**Prompt:** Copy each line of the data below, character for character.

**Entries shown:**
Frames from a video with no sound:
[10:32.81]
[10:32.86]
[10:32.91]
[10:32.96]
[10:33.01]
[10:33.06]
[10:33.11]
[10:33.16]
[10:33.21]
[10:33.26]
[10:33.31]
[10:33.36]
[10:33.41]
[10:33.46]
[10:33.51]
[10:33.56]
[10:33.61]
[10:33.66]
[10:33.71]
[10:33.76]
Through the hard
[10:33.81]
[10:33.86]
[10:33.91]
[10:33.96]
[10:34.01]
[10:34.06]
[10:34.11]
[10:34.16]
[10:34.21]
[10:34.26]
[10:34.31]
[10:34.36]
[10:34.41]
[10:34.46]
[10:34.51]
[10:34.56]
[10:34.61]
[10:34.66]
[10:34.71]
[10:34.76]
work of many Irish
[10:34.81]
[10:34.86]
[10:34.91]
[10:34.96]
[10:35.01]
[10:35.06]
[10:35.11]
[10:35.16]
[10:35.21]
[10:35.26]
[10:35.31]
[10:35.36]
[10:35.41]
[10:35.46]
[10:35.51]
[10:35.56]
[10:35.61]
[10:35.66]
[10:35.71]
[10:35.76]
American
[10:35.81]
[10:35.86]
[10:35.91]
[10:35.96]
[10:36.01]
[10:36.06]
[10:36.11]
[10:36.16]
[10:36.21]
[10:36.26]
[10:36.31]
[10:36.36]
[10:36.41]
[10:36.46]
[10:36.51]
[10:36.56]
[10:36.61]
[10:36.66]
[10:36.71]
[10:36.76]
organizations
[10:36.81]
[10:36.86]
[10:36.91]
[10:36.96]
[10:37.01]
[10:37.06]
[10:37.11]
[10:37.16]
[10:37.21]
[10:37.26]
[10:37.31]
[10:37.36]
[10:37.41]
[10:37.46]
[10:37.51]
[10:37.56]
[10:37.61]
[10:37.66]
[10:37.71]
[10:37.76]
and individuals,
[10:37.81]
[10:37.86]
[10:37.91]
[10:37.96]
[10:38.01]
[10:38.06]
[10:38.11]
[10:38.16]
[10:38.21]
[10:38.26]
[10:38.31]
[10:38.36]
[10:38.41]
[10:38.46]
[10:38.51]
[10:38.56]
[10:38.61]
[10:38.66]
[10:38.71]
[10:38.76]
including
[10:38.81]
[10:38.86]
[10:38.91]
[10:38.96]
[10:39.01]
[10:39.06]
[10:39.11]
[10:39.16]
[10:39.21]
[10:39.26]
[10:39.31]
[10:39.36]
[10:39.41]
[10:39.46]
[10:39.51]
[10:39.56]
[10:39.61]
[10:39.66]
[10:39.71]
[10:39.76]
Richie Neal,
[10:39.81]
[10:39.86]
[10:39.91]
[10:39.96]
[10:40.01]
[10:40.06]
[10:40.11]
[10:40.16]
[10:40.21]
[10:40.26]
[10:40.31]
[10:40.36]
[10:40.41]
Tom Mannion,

**Written response:**
Frames from a video with no sound:
[10:32.81]
[10:32.86]
[10:32.91]
[10:32.96]
[10:33.01]
[10:33.06]
[10:33.11]
[10:33.16]
[10:33.21]
[10:33.26]
[10:33.31]
[10:33.36]
[10:33.41]
[10:33.46]
[10:33.51]
[10:33.56]
[10:33.61]
[10:33.66]
[10:33.71]
[10:33.76]
Through the hard
[10:33.81]
[10:33.86]
[10:33.91]
[10:33.96]
[10:34.01]
[10:34.06]
[10:34.11]
[10:34.16]
[10:34.21]
[10:34.26]
[10:34.31]
[10:34.36]
[10:34.41]
[10:34.46]
[10:34.51]
[10:34.56]
[10:34.61]
[10:34.66]
[10:34.71]
[10:34.76]
work of many Irish
[10:34.81]
[10:34.86]
[10:34.91]
[10:34.96]
[10:35.01]
[10:35.06]
[10:35.11]
[10:35.16]
[10:35.21]
[10:35.26]
[10:35.31]
[10:35.36]
[10:35.41]
[10:35.46]
[10:35.51]
[10:35.56]
[10:35.61]
[10:35.66]
[10:35.71]
[10:35.76]
American
[10:35.81]
[10:35.86]
[10:35.91]
[10:35.96]
[10:36.01]
[10:36.06]
[10:36.11]
[10:36.16]
[10:36.21]
[10:36.26]
[10:36.31]
[10:36.36]
[10:36.41]
[10:36.46]
[10:36.51]
[10:36.56]
[10:36.61]
[10:36.66]
[10:36.71]
[10:36.76]
organizations
[10:36.81]
[10:36.86]
[10:36.91]
[10:36.96]
[10:37.01]
[10:37.06]
[10:37.11]
[10:37.16]
[10:37.21]
[10:37.26]
[10:37.31]
[10:37.36]
[10:37.41]
[10:37.46]
[10:37.51]
[10:37.56]
[10:37.61]
[10:37.66]
[10:37.71]
[10:37.76]
and individuals,
[10:37.81]
[10:37.86]
[10:37.91]
[10:37.96]
[10:38.01]
[10:38.06]
[10:38.11]
[10:38.16]
[10:38.21]
[10:38.26]
[10:38.31]
[10:38.36]
[10:38.41]
[10:38.46]
[10:38.51]
[10:38.56]
[10:38.61]
[10:38.66]
[10:38.71]
[10:38.76]
including
[10:38.81]
[10:38.86]
[10:38.91]
[10:38.96]
[10:39.01]
[10:39.06]
[10:39.11]
[10:39.16]
[10:39.21]
[10:39.26]
[10:39.31]
[10:39.36]
[10:39.41]
[10:39.46]
[10:39.51]
[10:39.56]
[10:39.61]
[10:39.66]
[10:39.71]
[10:39.76]
Richie Neal,
[10:39.81]
[10:39.86]
[10:39.91]
[10:39.96]
[10:40.01]
[10:40.06]
[10:40.11]
[10:40.16]
[10:40.21]
[10:40.26]
[10:40.31]
[10:40.36]
[10:40.41]
Tom Mannion,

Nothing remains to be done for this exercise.